TASK PROMPT: Pictures aside, output each record exactly.

Excerpts from a dataset:
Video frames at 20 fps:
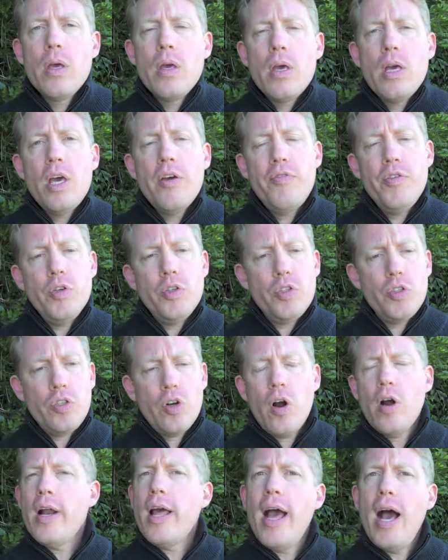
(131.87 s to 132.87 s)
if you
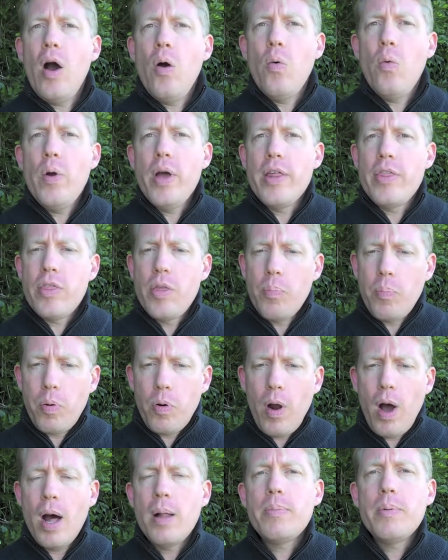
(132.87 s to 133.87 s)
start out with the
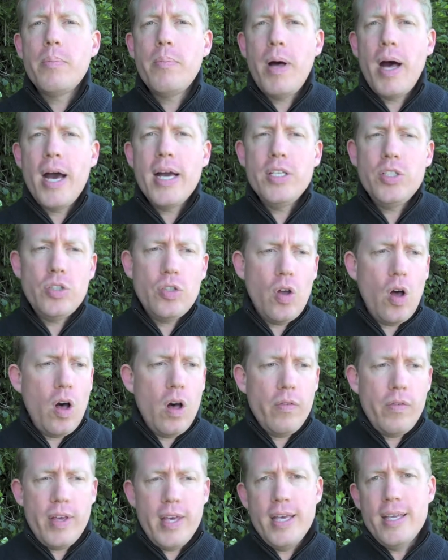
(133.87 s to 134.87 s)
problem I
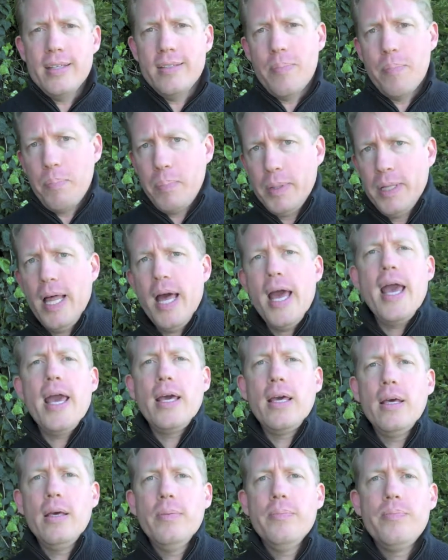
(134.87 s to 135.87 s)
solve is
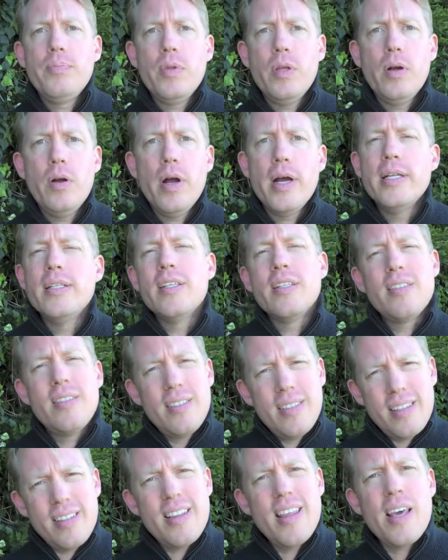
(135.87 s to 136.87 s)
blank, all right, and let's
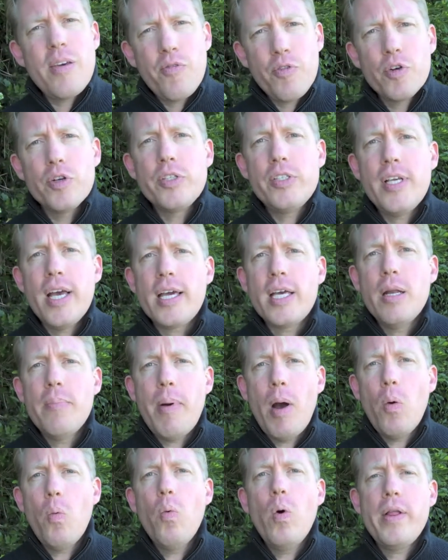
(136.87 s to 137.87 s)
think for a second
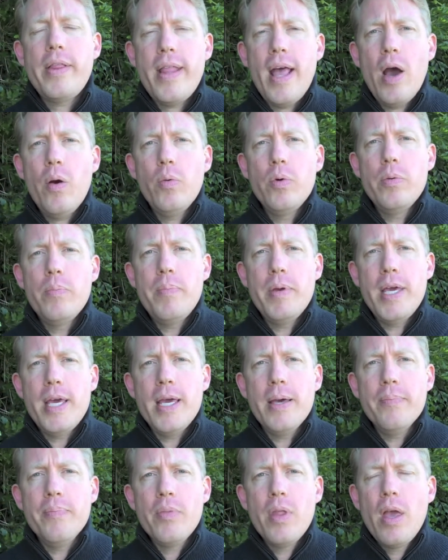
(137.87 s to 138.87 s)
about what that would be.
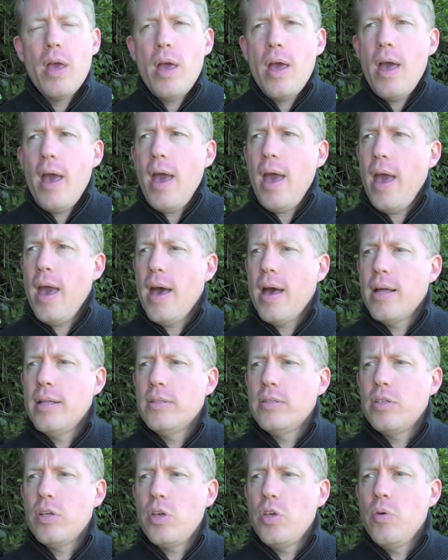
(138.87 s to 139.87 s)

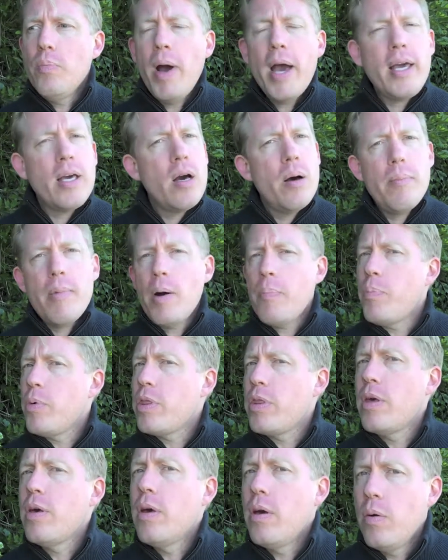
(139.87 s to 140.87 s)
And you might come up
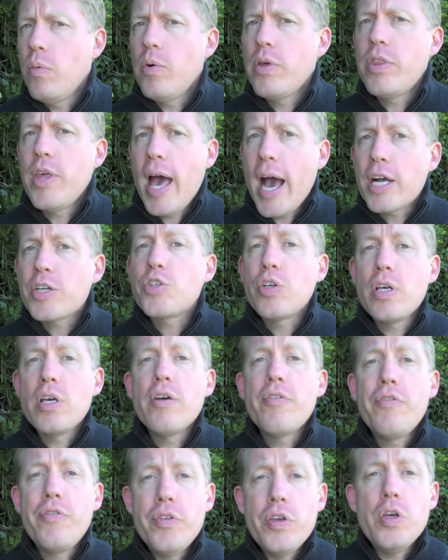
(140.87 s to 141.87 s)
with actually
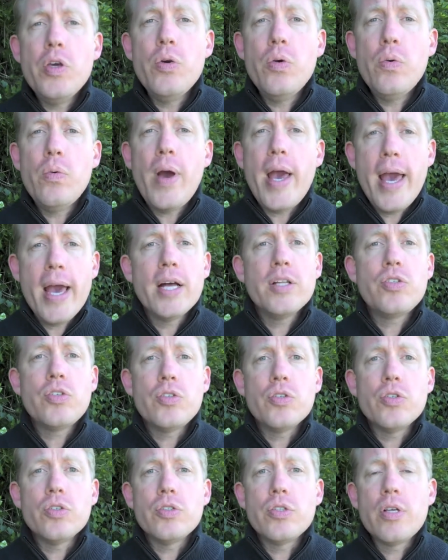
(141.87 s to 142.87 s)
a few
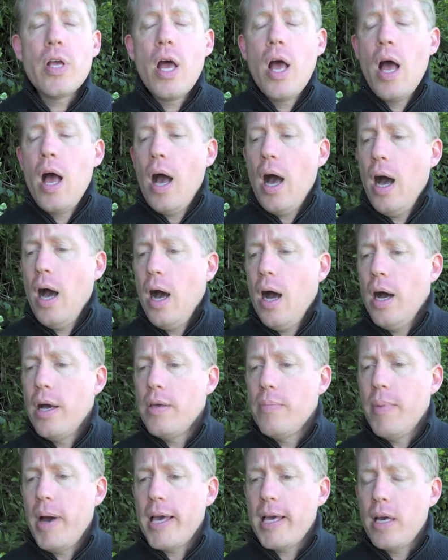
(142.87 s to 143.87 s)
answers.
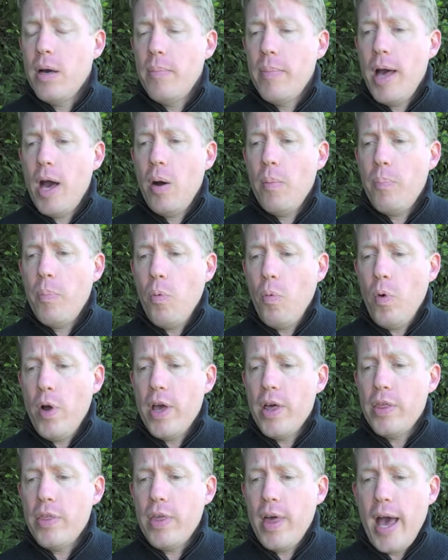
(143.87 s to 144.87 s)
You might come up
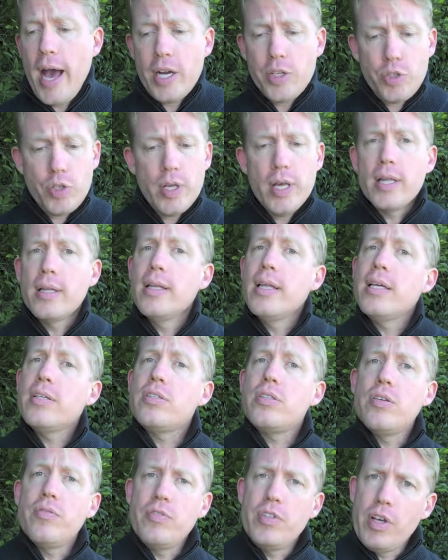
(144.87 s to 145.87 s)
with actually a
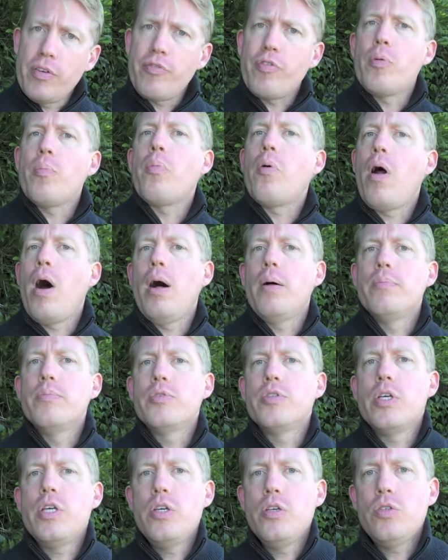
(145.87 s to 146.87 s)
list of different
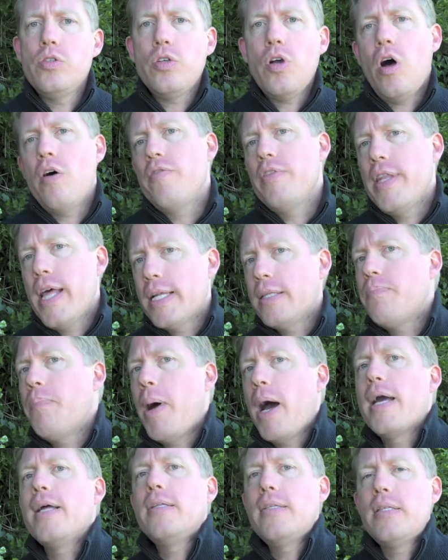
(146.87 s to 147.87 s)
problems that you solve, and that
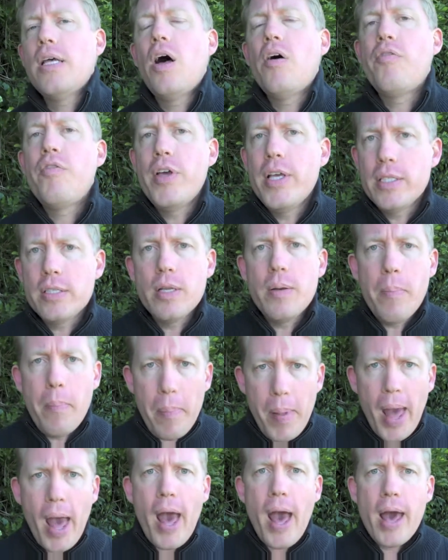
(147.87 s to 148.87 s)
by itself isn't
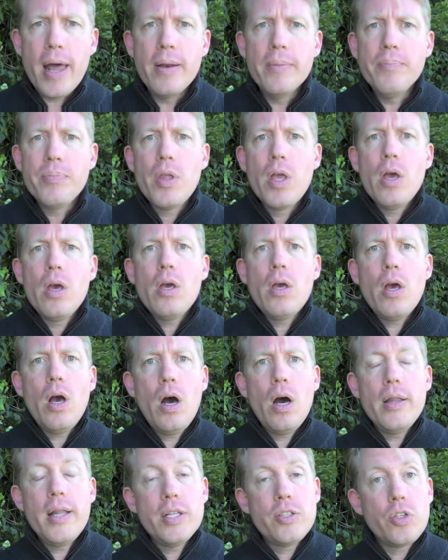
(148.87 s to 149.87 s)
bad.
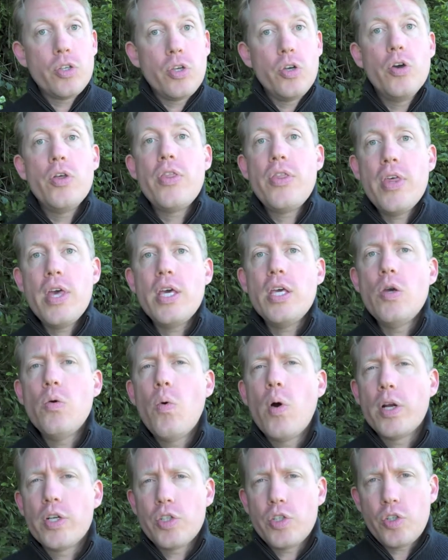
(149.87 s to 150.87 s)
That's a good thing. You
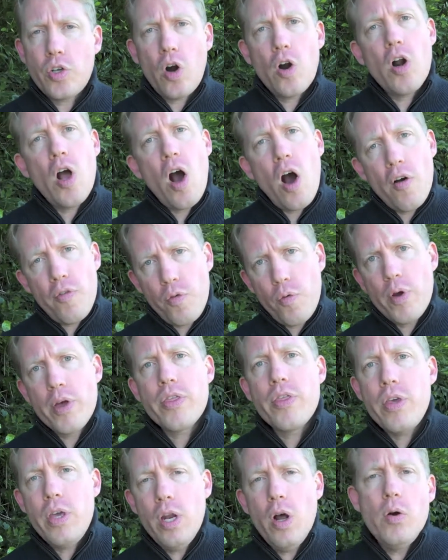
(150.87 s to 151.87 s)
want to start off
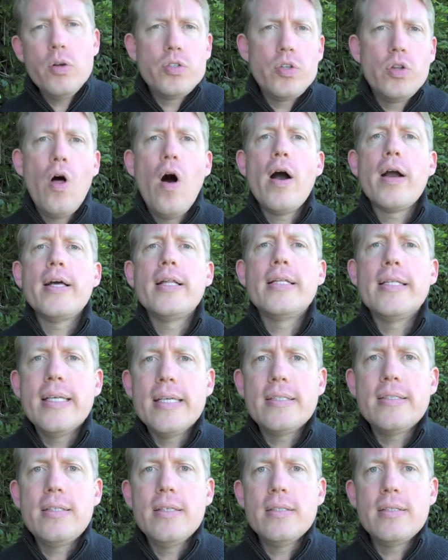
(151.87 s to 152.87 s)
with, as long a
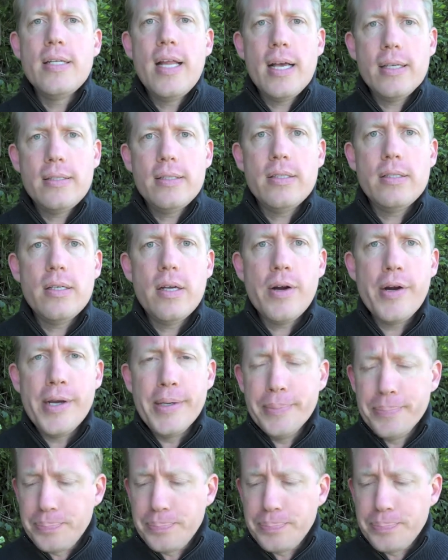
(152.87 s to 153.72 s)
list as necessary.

SOLVED PROBLEM:
Video frames at 20 fps:
(131.87 s to 132.87 s)
if you
(132.87 s to 133.87 s)
start out with the
(133.87 s to 134.87 s)
problem I
(134.87 s to 135.87 s)
solve is
(135.87 s to 136.87 s)
blank, all right, and let's
(136.87 s to 137.87 s)
think for a second
(137.87 s to 138.87 s)
about what that would be.
(138.87 s to 139.87 s)

(139.87 s to 140.87 s)
And you might come up
(140.87 s to 141.87 s)
with actually
(141.87 s to 142.87 s)
a few
(142.87 s to 143.87 s)
answers.
(143.87 s to 144.87 s)
You might come up
(144.87 s to 145.87 s)
with actually a
(145.87 s to 146.87 s)
list of different
(146.87 s to 147.87 s)
problems that you solve, and that
(147.87 s to 148.87 s)
by itself isn't
(148.87 s to 149.87 s)
bad.
(149.87 s to 150.87 s)
That's a good thing. You
(150.87 s to 151.87 s)
want to start off
(151.87 s to 152.87 s)
with, as long a
(152.87 s to 153.72 s)
list as necessary.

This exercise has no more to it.